Voilà que ma mère se fait sermonner pour la cinquième fois de l'année. Et prochainement, ce sera moi, en sortant de ce bureau. C'est encore une nouvelle pulsion que je n'ai pu contenir, pourtant je fais tout pour ne pas faire face à ce sentiment de plaisir qui me terrifie. Mais en éclatant le nez de John, mon prof d'art, j'ai ressenti ce frisson qui me tourmente tant. Je n'ai pas envie de dire « je me sens différente », mais je ne pas le nier, c'est le cas. Je ressens du plaisir dans la douleur des autres. Je n'aurais voulu jamais ressentir ce besoin de chercher le plaisir dans la souffrance, mais c'est comme une addiction. Je ne peux pas m'en passer. Je fais tout pour contenir cette part de moi, mais je ne pourrais pas la cacher éternellement, la preuve, je suis là avec ma mère dans le bureau du proviseur.

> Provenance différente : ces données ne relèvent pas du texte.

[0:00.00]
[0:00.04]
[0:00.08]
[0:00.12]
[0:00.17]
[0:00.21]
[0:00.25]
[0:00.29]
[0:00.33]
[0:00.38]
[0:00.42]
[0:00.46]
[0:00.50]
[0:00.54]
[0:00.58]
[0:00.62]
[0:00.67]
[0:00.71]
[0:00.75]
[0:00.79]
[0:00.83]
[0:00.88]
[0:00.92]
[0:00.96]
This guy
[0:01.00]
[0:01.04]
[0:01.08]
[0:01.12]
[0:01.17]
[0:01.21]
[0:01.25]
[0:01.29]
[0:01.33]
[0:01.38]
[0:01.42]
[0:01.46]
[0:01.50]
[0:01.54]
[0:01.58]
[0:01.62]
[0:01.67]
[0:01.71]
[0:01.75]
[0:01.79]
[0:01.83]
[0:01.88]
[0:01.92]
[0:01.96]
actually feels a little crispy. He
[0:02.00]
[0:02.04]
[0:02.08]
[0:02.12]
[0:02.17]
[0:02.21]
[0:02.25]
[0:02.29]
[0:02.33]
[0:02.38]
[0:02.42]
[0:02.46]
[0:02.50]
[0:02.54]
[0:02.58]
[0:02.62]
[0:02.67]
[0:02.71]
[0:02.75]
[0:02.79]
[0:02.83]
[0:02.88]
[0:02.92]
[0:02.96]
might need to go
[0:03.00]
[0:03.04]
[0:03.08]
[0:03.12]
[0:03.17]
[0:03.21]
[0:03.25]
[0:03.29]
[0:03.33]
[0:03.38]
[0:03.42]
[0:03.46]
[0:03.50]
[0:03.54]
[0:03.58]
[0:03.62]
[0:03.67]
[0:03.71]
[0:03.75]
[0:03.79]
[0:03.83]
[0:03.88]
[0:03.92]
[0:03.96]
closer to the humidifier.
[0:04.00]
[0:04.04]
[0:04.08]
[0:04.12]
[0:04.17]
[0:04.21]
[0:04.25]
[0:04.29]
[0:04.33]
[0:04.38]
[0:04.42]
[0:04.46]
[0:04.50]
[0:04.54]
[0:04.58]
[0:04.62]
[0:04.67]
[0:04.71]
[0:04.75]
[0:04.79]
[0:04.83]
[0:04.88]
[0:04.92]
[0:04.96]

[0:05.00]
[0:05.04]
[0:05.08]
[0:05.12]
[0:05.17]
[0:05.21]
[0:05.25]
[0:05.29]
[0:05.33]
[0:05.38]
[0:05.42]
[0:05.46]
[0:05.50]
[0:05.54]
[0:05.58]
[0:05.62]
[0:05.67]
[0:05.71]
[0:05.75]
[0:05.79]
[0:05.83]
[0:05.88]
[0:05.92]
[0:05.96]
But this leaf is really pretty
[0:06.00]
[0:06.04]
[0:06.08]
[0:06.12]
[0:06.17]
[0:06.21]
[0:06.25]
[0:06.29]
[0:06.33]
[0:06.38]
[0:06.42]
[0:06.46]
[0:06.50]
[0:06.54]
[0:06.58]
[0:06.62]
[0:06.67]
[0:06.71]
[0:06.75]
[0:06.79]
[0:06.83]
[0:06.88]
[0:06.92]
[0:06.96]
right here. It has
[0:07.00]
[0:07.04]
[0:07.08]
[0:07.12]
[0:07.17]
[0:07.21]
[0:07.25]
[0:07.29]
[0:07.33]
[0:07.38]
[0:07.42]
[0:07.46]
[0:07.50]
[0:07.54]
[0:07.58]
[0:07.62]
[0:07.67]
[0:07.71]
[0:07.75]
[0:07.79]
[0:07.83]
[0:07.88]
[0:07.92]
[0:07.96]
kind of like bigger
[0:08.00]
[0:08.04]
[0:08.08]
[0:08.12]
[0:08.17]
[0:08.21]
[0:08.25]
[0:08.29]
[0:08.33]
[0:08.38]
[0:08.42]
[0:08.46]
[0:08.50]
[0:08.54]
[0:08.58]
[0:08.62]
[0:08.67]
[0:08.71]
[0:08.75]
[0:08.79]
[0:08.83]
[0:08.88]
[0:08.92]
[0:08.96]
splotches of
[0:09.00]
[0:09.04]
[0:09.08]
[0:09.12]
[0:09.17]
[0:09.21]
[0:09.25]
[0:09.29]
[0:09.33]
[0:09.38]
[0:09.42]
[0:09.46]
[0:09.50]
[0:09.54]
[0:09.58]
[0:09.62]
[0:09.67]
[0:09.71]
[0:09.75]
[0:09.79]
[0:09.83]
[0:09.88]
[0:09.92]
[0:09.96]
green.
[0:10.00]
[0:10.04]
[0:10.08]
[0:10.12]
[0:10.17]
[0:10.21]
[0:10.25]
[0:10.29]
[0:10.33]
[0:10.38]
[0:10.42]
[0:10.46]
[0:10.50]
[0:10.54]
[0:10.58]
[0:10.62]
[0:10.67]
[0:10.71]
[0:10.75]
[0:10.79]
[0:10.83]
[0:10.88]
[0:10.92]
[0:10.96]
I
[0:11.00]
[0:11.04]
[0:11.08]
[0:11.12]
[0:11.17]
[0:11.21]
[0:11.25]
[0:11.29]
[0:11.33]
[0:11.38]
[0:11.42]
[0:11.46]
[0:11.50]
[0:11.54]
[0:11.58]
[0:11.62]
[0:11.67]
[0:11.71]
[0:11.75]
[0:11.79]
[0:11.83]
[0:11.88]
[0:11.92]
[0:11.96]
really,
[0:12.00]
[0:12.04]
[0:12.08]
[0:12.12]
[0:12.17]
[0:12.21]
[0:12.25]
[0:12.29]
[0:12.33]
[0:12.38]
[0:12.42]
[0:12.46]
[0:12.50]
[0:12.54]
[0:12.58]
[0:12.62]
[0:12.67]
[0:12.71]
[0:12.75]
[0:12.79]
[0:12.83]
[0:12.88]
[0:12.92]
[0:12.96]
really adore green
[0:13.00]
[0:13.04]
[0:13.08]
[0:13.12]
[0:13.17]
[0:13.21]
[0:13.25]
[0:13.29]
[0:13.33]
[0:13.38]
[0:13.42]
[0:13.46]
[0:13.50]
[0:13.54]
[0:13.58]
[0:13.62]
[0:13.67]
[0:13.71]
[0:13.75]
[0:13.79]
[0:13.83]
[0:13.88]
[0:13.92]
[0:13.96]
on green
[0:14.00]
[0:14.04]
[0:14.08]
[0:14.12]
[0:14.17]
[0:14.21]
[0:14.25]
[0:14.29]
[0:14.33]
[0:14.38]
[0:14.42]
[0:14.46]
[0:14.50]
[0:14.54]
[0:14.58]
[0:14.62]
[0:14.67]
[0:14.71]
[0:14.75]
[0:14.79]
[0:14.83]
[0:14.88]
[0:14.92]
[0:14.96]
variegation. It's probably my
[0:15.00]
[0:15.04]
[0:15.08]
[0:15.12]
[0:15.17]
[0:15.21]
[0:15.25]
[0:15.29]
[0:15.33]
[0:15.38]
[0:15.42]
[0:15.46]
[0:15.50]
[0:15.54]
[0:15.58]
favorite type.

Nous pouvons essayer de revenir dans mon enfance pour comprendre d'où vient cette envie, mais ce n'est pas très pertinent. La première fois que j'ai ressenti ce besoin, c'est lorsque j'étais au collège. Une fille de ma classe s'était moquée de moi et m'avait jeté le contenu de mon assiette de cantine en plein visage. Je n'étais pas une élève bagarreuse ou violente, mais à ce moment-là je n'avais qu'une seule envie, la détruire. Alors j'ai tout simplement pris mon plateau en main et je l'ai éclaté une vingtaine de fois sur le visage de cette fille. La scène était tellement violente que certains élèves ont vomi leurs repas. Ce sont trois dames de cantine qui m'ont arrêté par peur que je tue cette fille. Je l'avais tellement frappé que, je pense, même ses parents ont eu du mal à la reconnaître. Mais le plus important dans cet événement, c'est ce que j'ai ressenti pendant que je l'ai frappée.

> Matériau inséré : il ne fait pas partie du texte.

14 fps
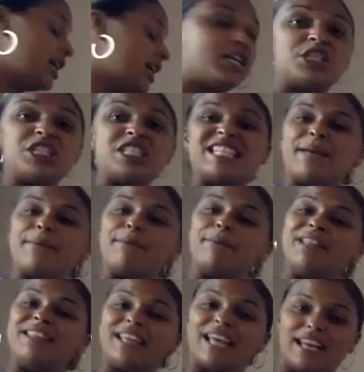She's
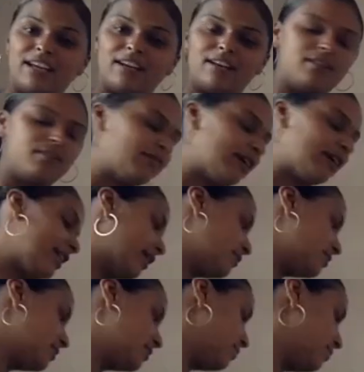empathetic, right? That
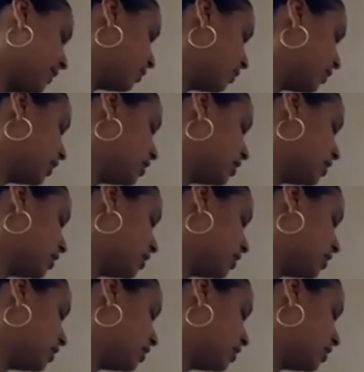was a big word.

Des frissons, une explosion émotionnelle, une pure extase digne d'un orgasme et ça m'a terrifié. J'étais jeune, je n'avais pas encore compris que ça allait être le début d'un enfer émotionnel. Par la suite tout a empiré, j'avais envie de ressentir ce plaisir encore une fois et plus encore sans jamais être rassasiée.

Face à mon excès de violence, mes parents m'ont emmené voir un psychiatre. Je n'ai pas dit grand-chose sur ce que je ressentais parce que j'avais honte, alors on m'a tout simplement diagnostiqué TEI, trouble explosif intermittent. On m'a depuis prescrit des médicaments pour gérer mes émotions et éviter cet « excès d'impulsivité ». Mais en fait, je ne suis pas impulsif, du moins très peu par rapport aux personnes ayant vraiment ce trouble. Je ne peux rien dire, car je ne veux pas parler de ce que je vis, alors j'accepte les médicaments en espérant que cela agisse sur ce que je ressens réellement. Même si je n'ai aucune idée de ce que c'est.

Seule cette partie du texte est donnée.